Letter from the Board Chair

Land tenure is the issue of our time. I’ve been sure of this ever since I first started working with Landesa. But for anyone who doubts the supreme importance of this issue or the transformative power of land rights, the evidence is visible every day.

Consider the litany of major global challenges we face: food security, climate change, women’s empowerment, poverty, education, nutrition. Each of these challenges intersects with land and property rights.

If we want to tackle any of these challenges in a serious and sustainable way, land rights needs to be part of the equation. This deepens my appreciation for Landesa’s work and my commitment to this cause.

Despite the magnitude of this work and its potential, Landesa remains one of the quiet wonders of the Pacific Northwest. Partly because they are so humble. Never mind that this is an incredibly exciting field during a historic and critical time, they quietly partner with governments and give all the credit away.

That is their way.

And so it falls to me, as Landesa’s board chair, to sing their praises and call attention to their amazing impact.

“When ordinary people have a say in their own future, then your land can’t just be taken away from you. And that’s why reforms must ensure that the people of this nation can have that most fundamental of possessions—the right to own the title to the land on which you live and on which you work.”
– Barack Obama, 44th President of the United States, in an address at the University of Yangon in Myanmar on November 19th, 2012.
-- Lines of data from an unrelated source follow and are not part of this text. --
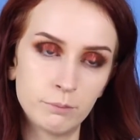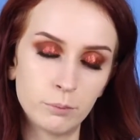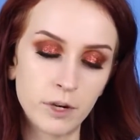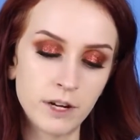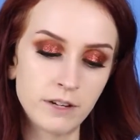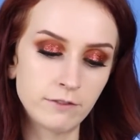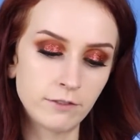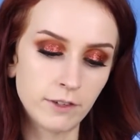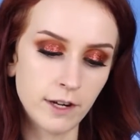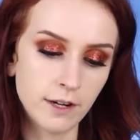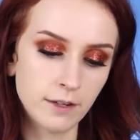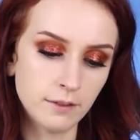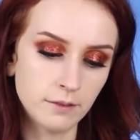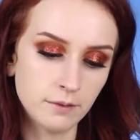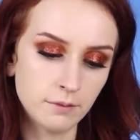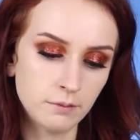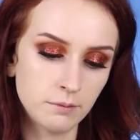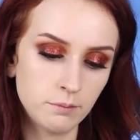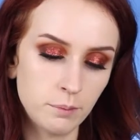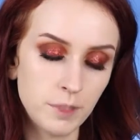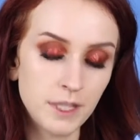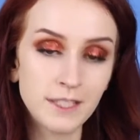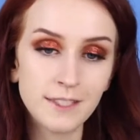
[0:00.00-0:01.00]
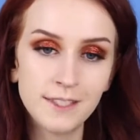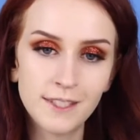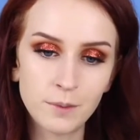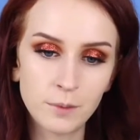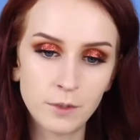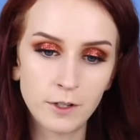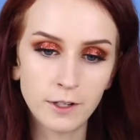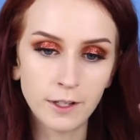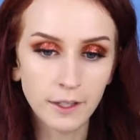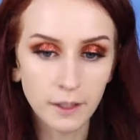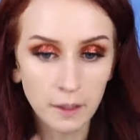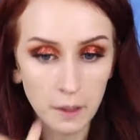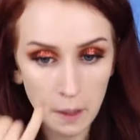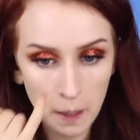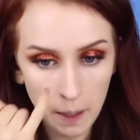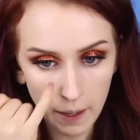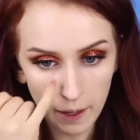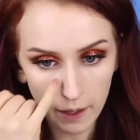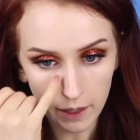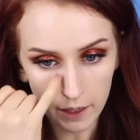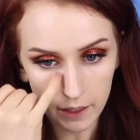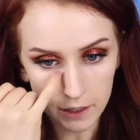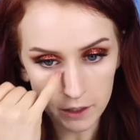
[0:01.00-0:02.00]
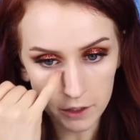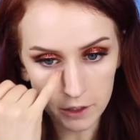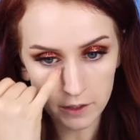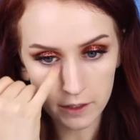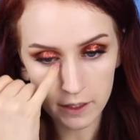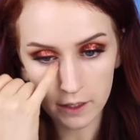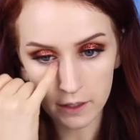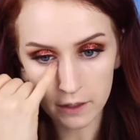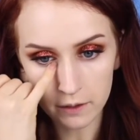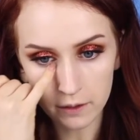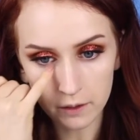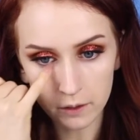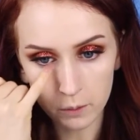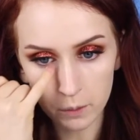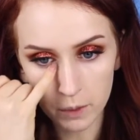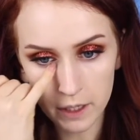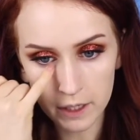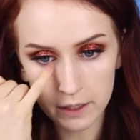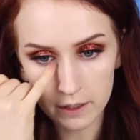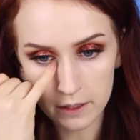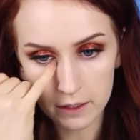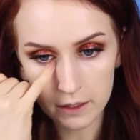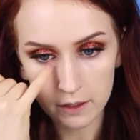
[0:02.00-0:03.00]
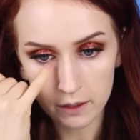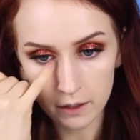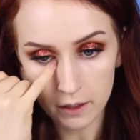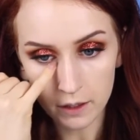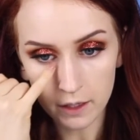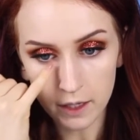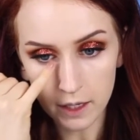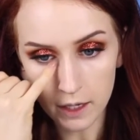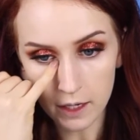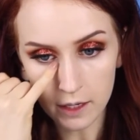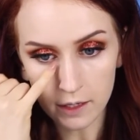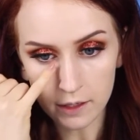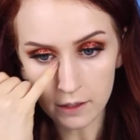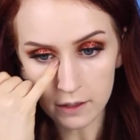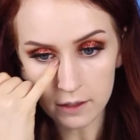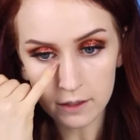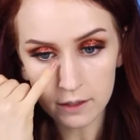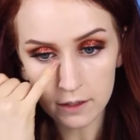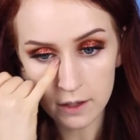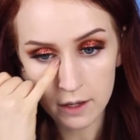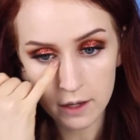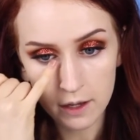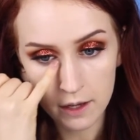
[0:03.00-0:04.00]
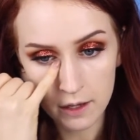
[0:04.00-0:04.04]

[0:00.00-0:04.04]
Brain Fart Pixie Beauty. And I just take a little bit andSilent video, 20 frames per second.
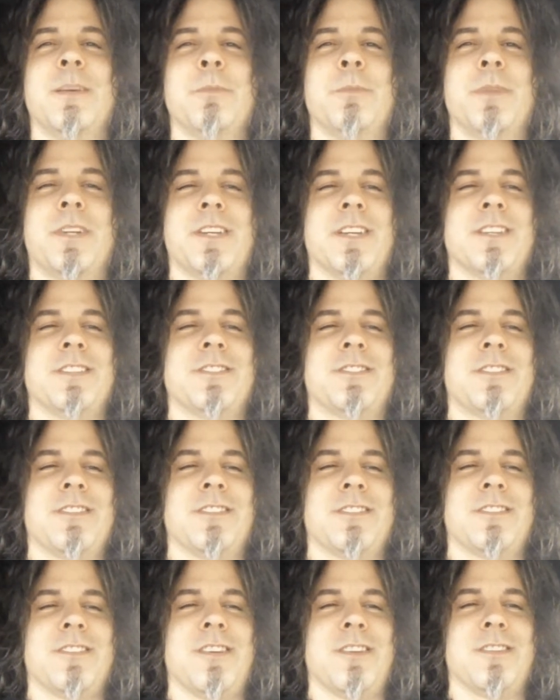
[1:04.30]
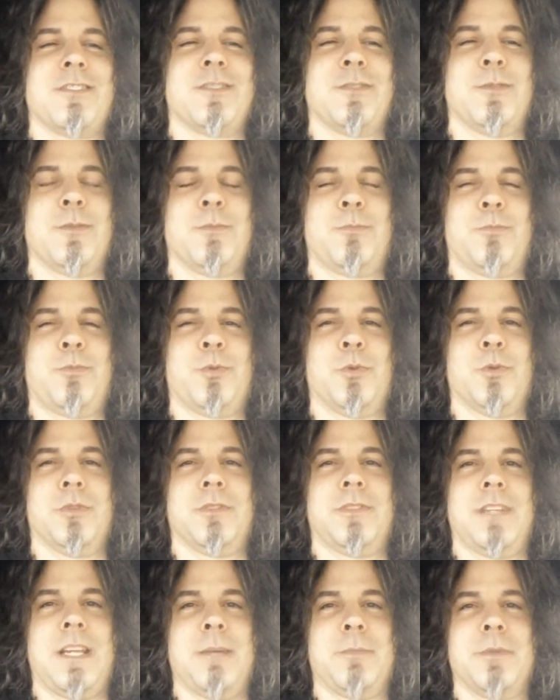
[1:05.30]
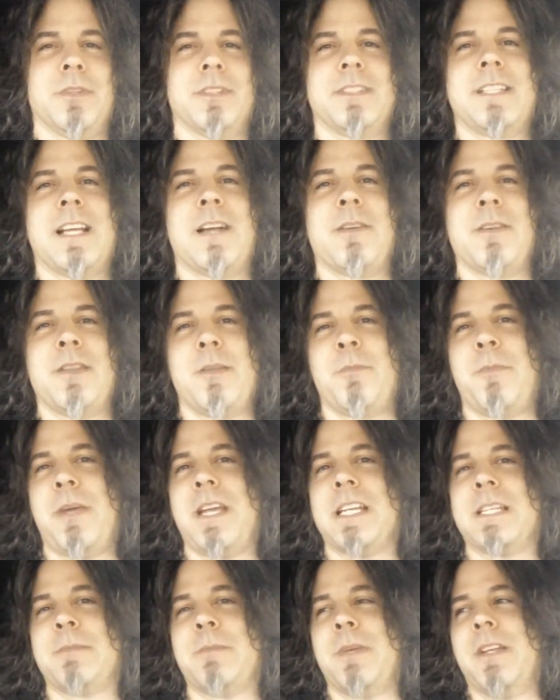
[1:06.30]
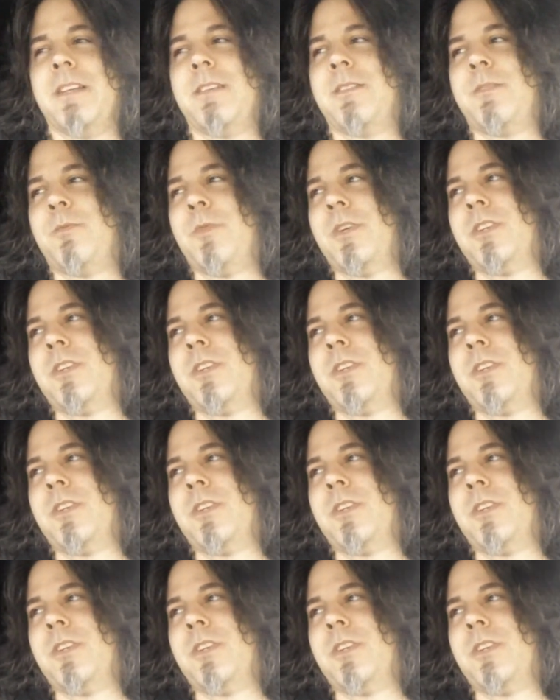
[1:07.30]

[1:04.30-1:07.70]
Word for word: because there's also a pool table down in the basement,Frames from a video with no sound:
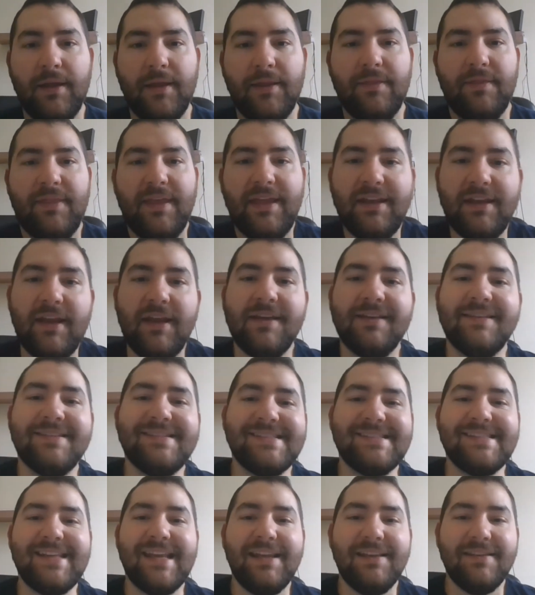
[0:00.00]
Then
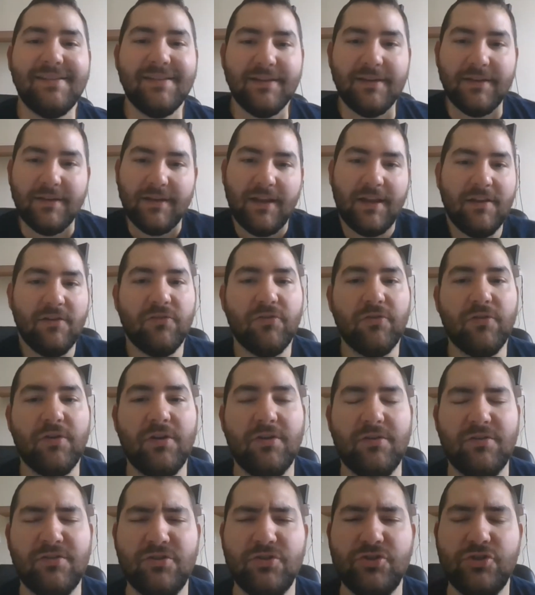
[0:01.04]
Satan entered
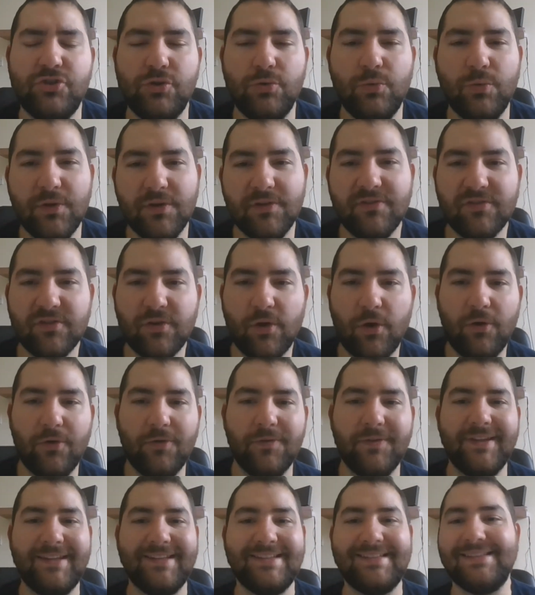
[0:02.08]
into Judas
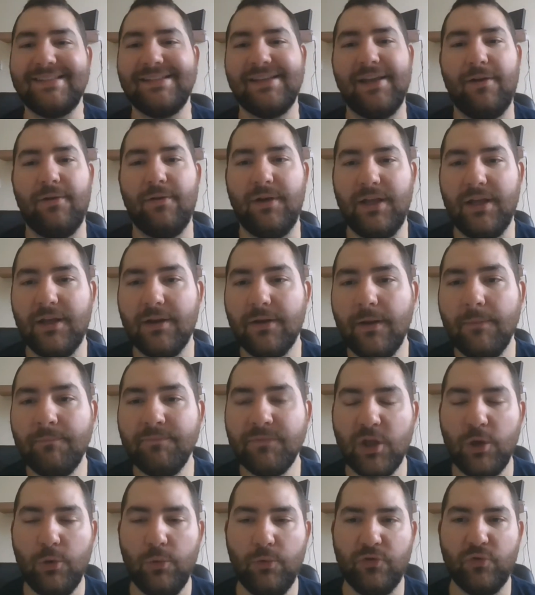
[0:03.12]
called Iscariot,
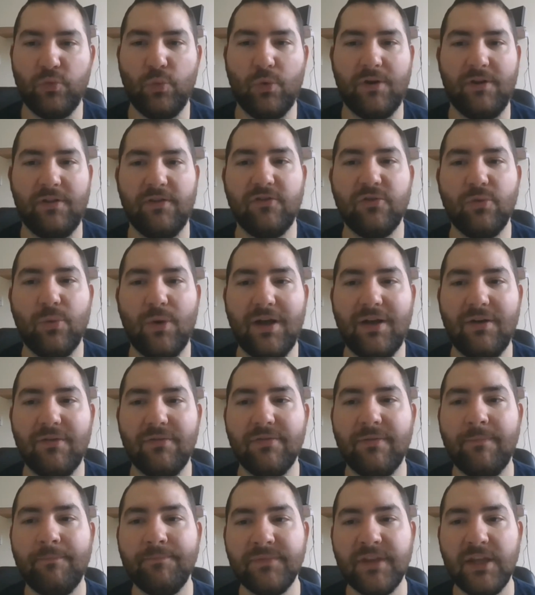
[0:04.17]
who was one of the
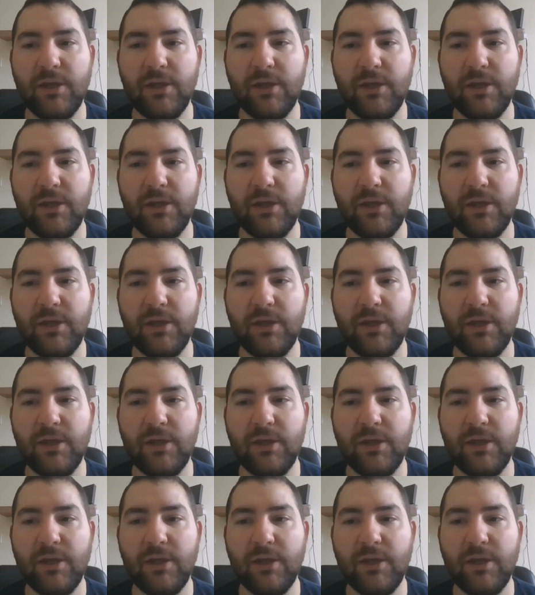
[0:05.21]
12.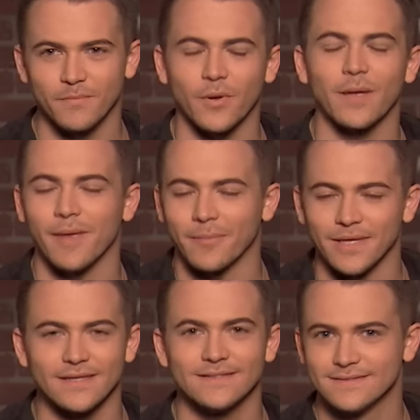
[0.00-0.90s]
Okay,
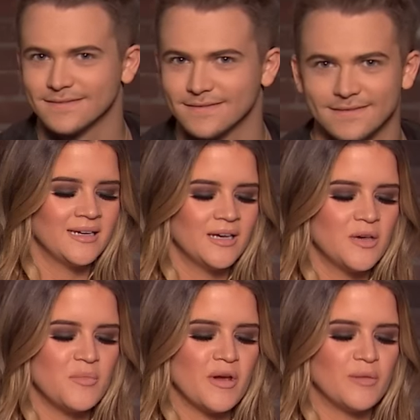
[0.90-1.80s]
maybe.
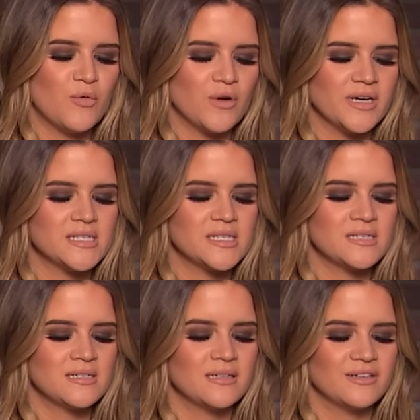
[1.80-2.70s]
Maren
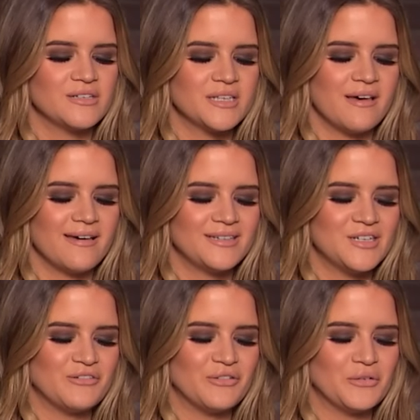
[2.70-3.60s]
Morris looks like
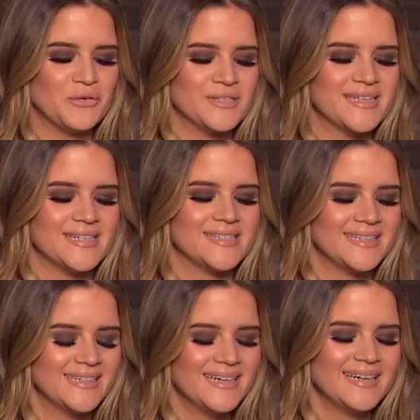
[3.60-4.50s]
Jennifer Lawrence's
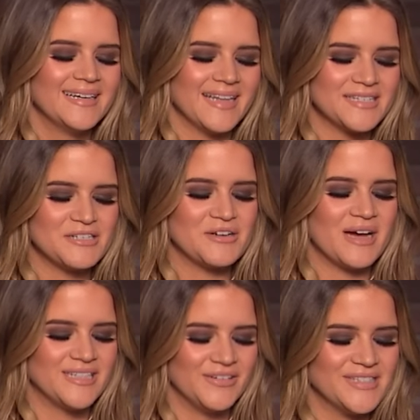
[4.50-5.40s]
less
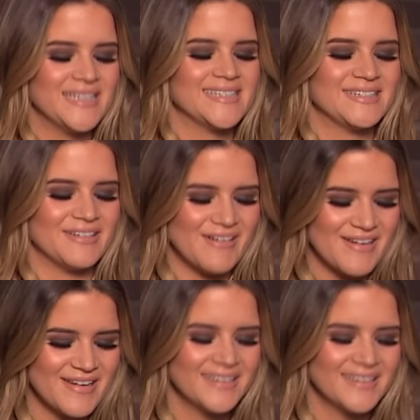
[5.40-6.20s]
attractive sister.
Over the last four decades, Landesa has partnered with governments to help more than 100 million families and they intend to help another 20 million families by 2016.

It is an audacious goal. But it is also a completely realistic one because Landesa partners with governments to change national laws and changing entire legal systems. Therefore, such an impact is not just possible – it is absolutely achievable by design.

And it is all accomplished with little fanfare and only modest resources.

This is a time for optimism. A growing number of policy makers and officials worldwide see in their daily newspaper the same thing I see – proof that land rights are critical to development and that women’s land rights, in particular, are central to poverty reduction.

With your support, Landesa can continue to transform lives, communities, and nations.

Best,

Mike McGavick
Board Chair

“I am convinced that we need to focus more than ever on the building blocks that take countries from poverty to prosperity. The absence of conflict and corruption. The presence of property rights and the rule of law. We should never forget that for many in the world the closest relative of poverty is injustice.”
– David Cameron, British Prime Minister, at the 67th UN General Assembly on September 26th, 2012.